Philip Morris has used an investor-state dispute process to sue the Uruguayan government when it introduced restrictions on tobacco advertising
Just days before this week’s talks in Auckland on the Trans Pacific Partnership Agreement (TPPA), civil society groups from Australia and New Zealand have sent a joint open letter to their Prime Ministers urging them to adopt a progressive and balanced approach to foreign investment.
The letter, signed by 43 organisations, urges the two governments to reject expected US demands for rules and enforcement mechanisms contained in past US free trade deals.

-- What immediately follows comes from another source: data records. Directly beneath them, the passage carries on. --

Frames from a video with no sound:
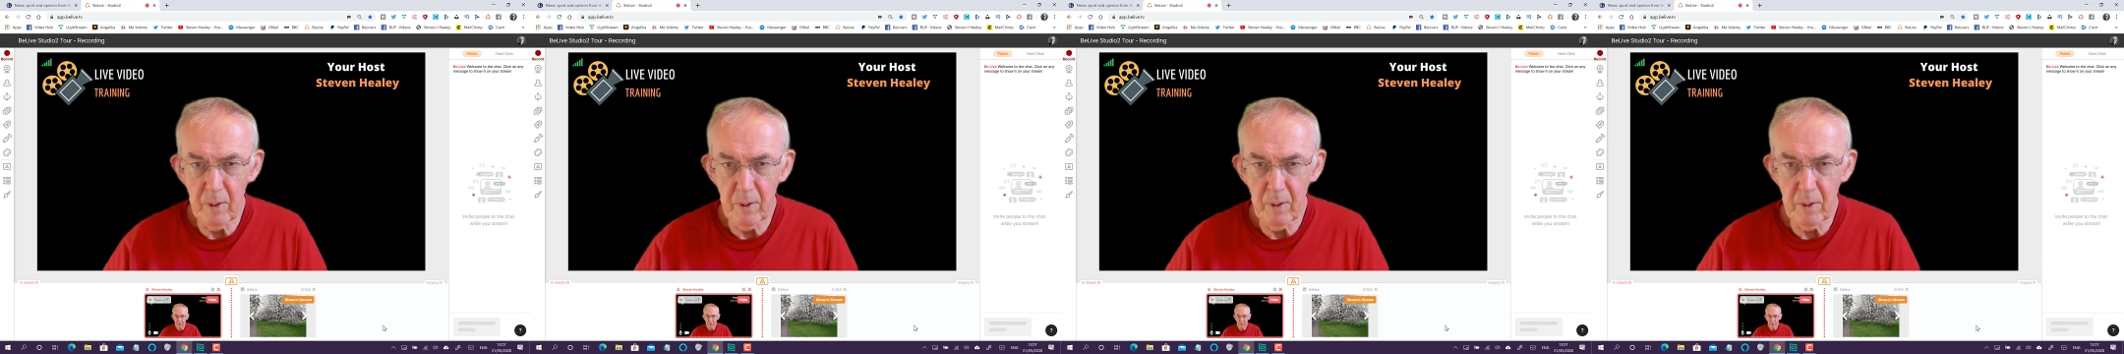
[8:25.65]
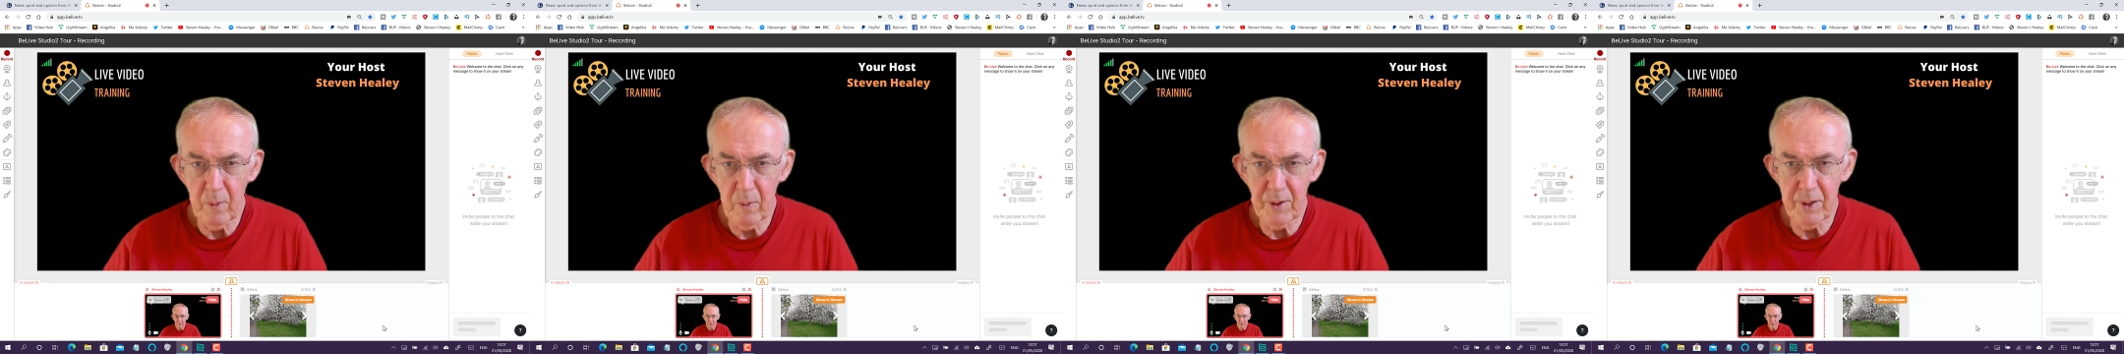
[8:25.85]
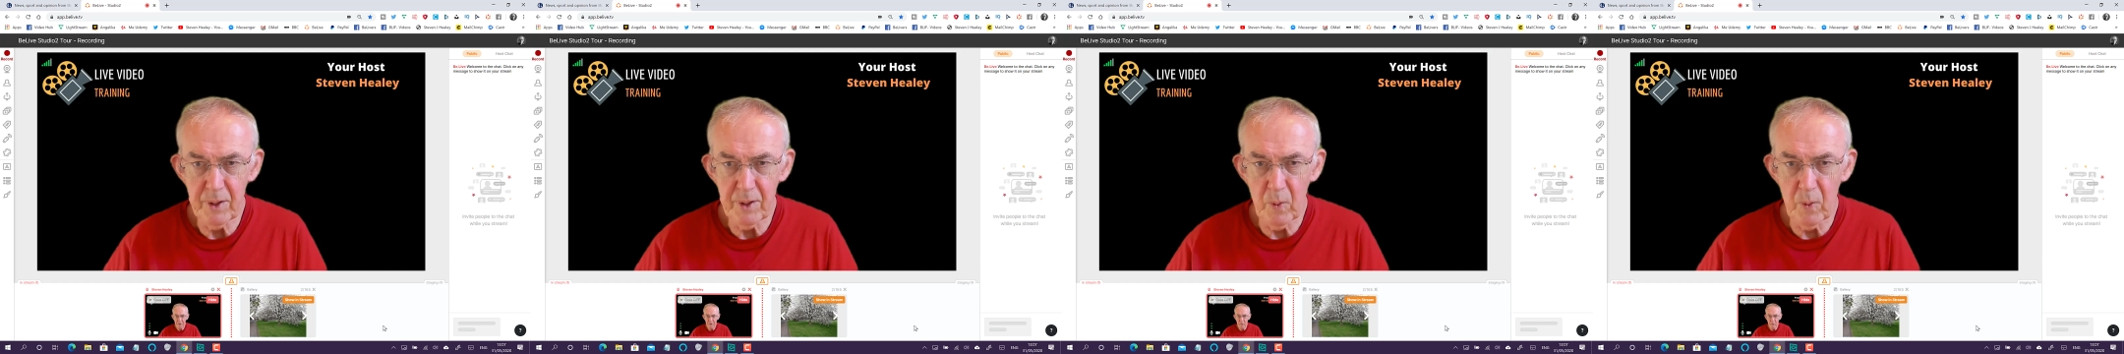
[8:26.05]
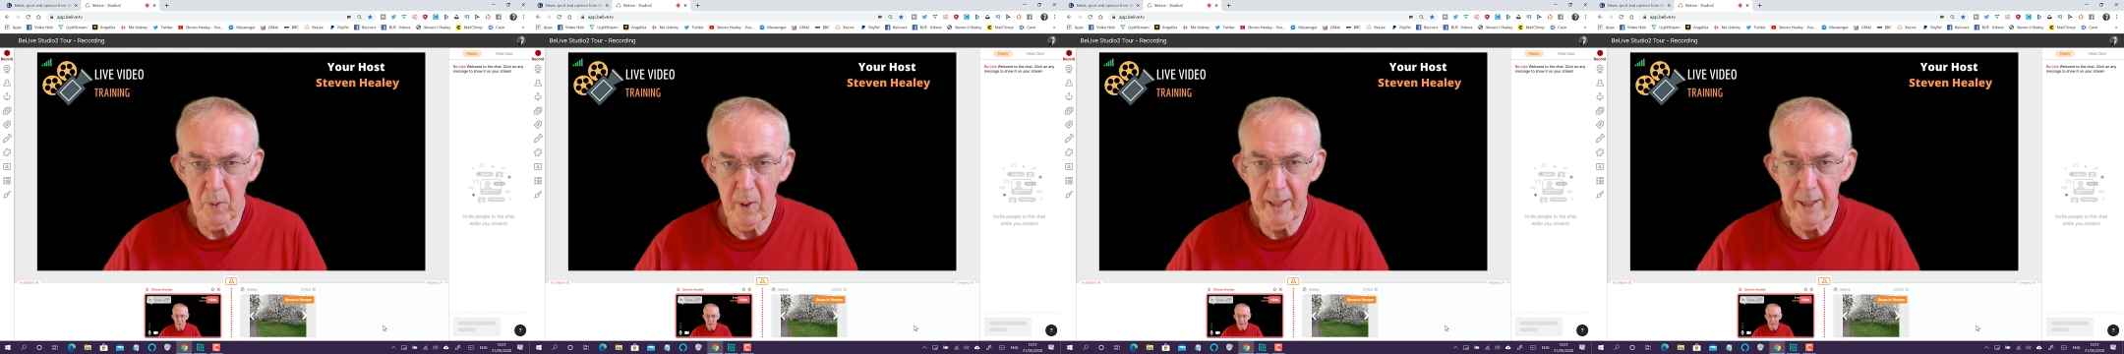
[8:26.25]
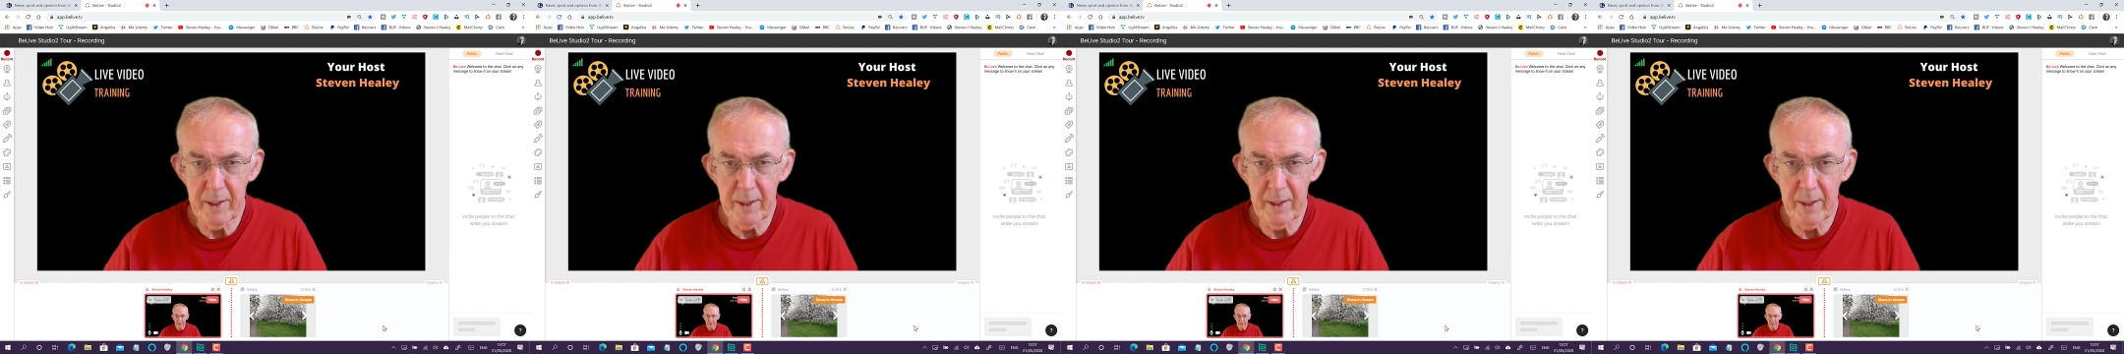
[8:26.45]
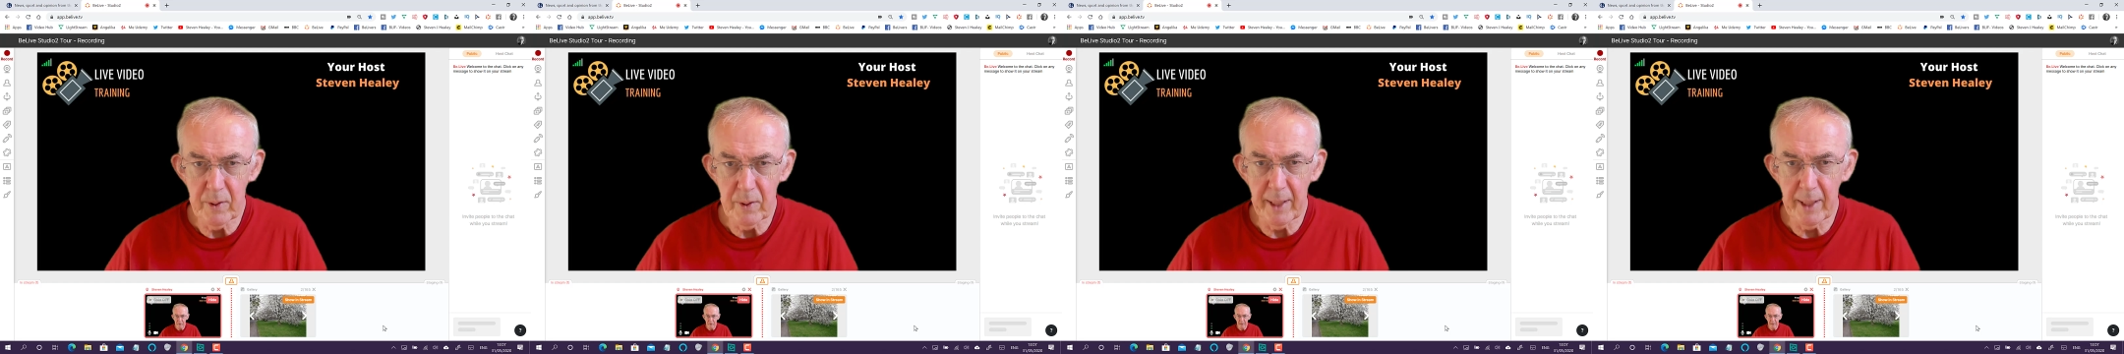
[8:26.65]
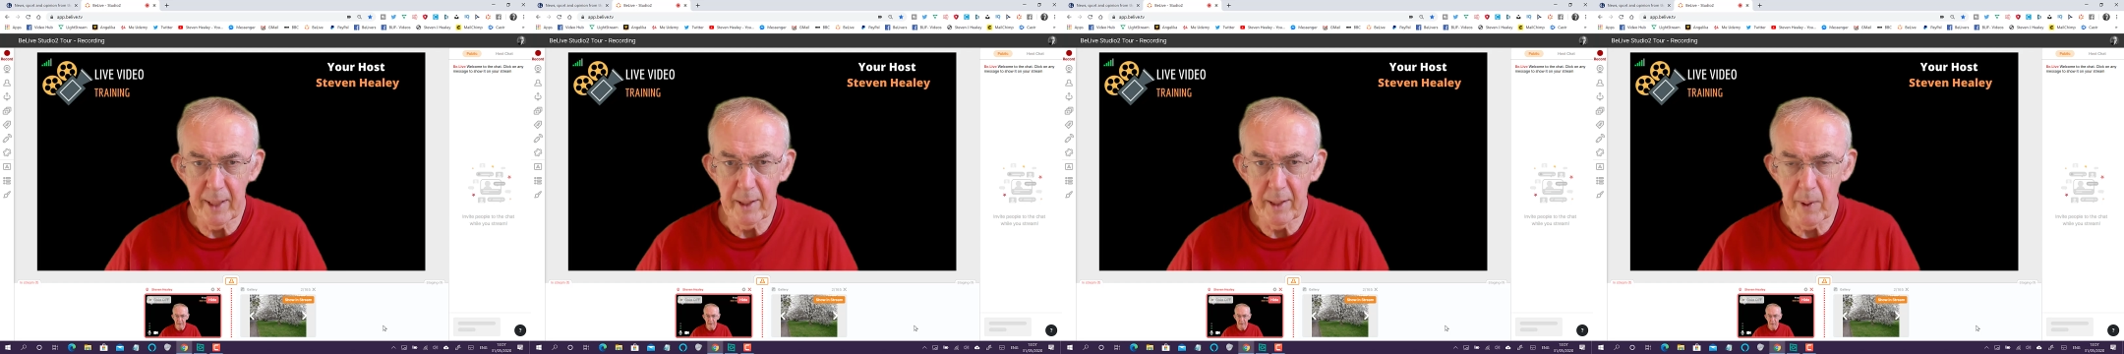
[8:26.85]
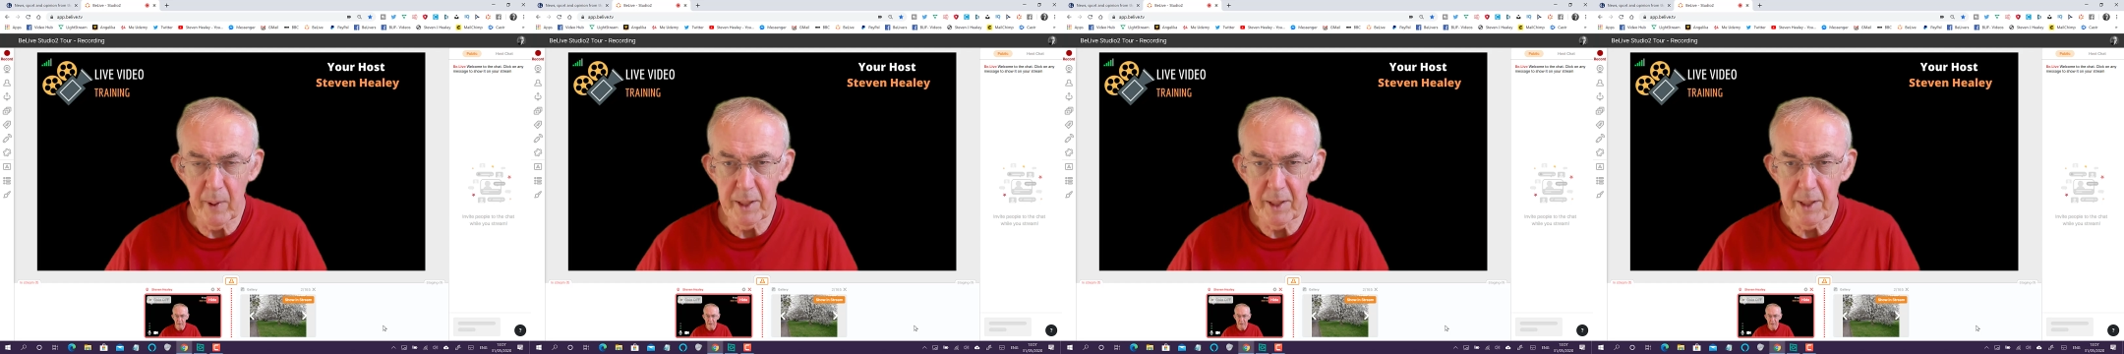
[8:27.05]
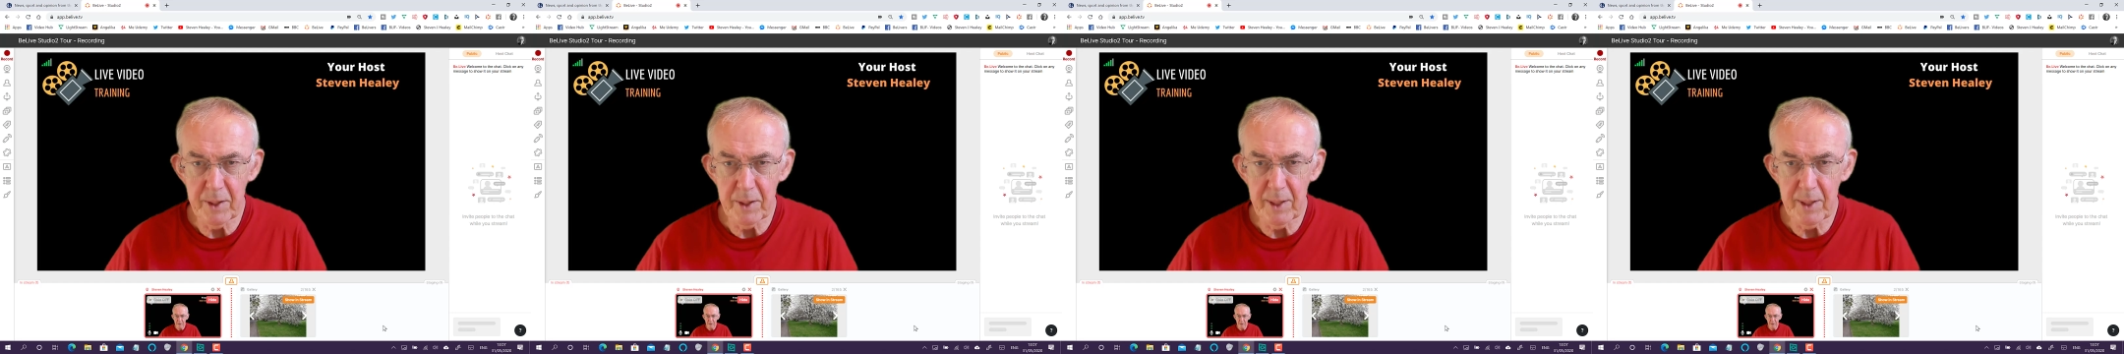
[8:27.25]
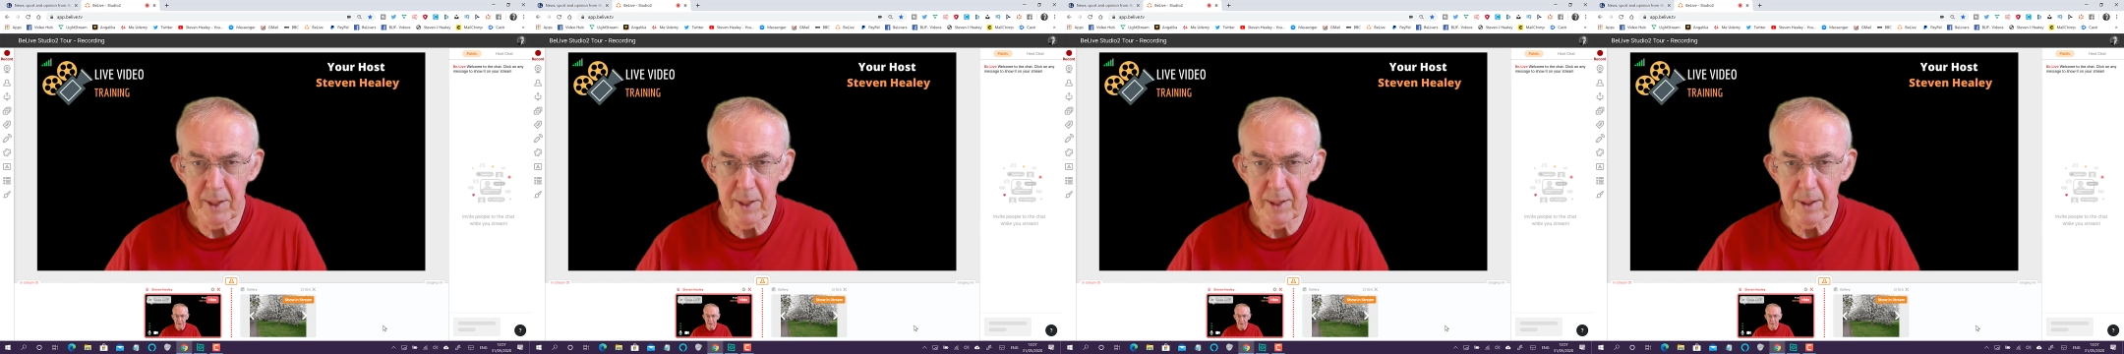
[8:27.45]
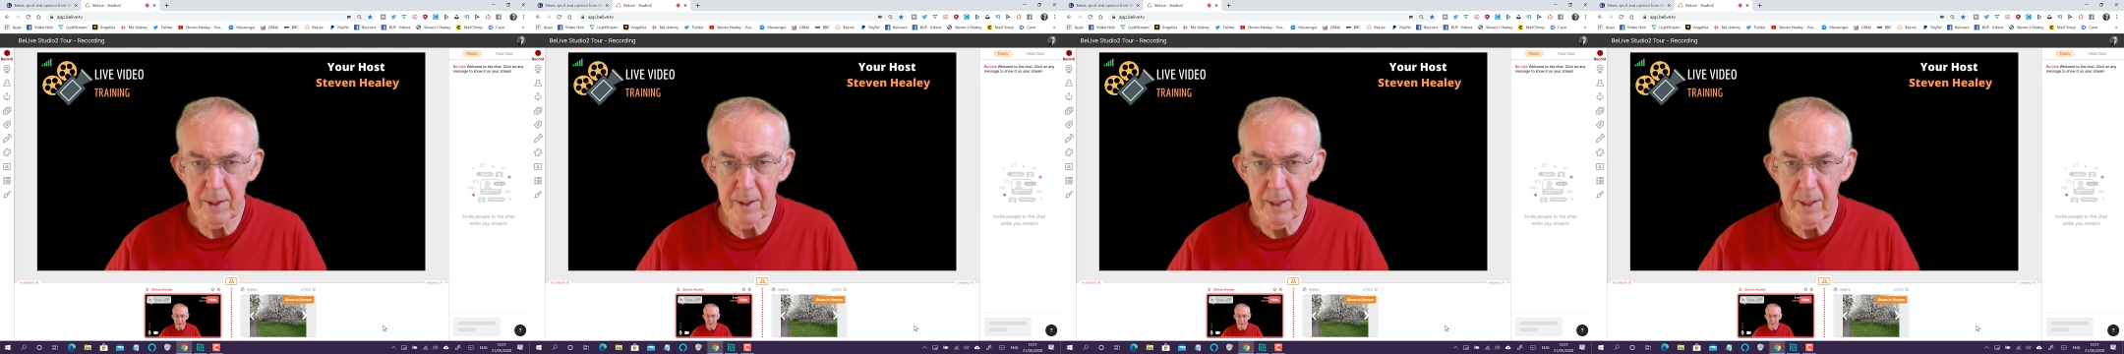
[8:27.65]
which is where you'll get your questions answered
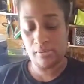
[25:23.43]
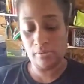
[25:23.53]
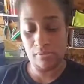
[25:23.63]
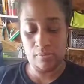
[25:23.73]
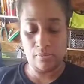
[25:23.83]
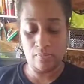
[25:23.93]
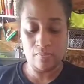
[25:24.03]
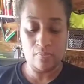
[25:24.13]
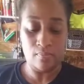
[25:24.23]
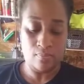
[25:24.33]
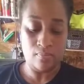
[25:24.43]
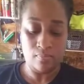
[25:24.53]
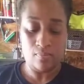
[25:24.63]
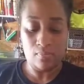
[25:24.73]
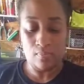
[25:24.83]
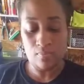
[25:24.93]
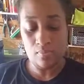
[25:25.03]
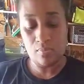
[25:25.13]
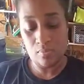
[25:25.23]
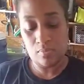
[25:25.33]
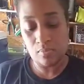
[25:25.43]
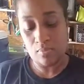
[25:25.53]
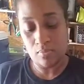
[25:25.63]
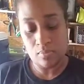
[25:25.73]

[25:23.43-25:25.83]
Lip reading: and it gives it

New Zealand coordinator of the letter, Professor Jane Kelsey, said that the groups who signed the letter applauded the rejection of investor-state enforcement powers by the two governments as an important first step, and urge them to adopt a similarly forward thinking approach by promoting a different kind of investment agreement.
“We are urging the government to jettison the old-style NAFTA model in favour of an agreement among the TPPA parties that is genuinely fit for the 21st century – one that rebalances investor rights with enforceable responsibilities and restores the primacy of national sovereignty and democratic control over investment-related decisions,” she said.
Harvey Purse said tobacco giant Philip Morris has used an investor-state dispute process to sue the Uruguayan government when it introduced restrictions on tobacco advertising, and the company’s submission on the TPPA has again lobbied for this right for investors to sue governments directly.He said the Australian government’s plans for plain packaging of cigarettes could be subject to the same kind of legal challenge, costing hundreds of millions of dollars, if tobacco companies gained access to investor-state dispute settlement through a TPPA.
Signatories to the letter include both countries’ peak trade union bodies and other unions, faith and environment groups, the culture sector, investment watchdogs and other community organisations.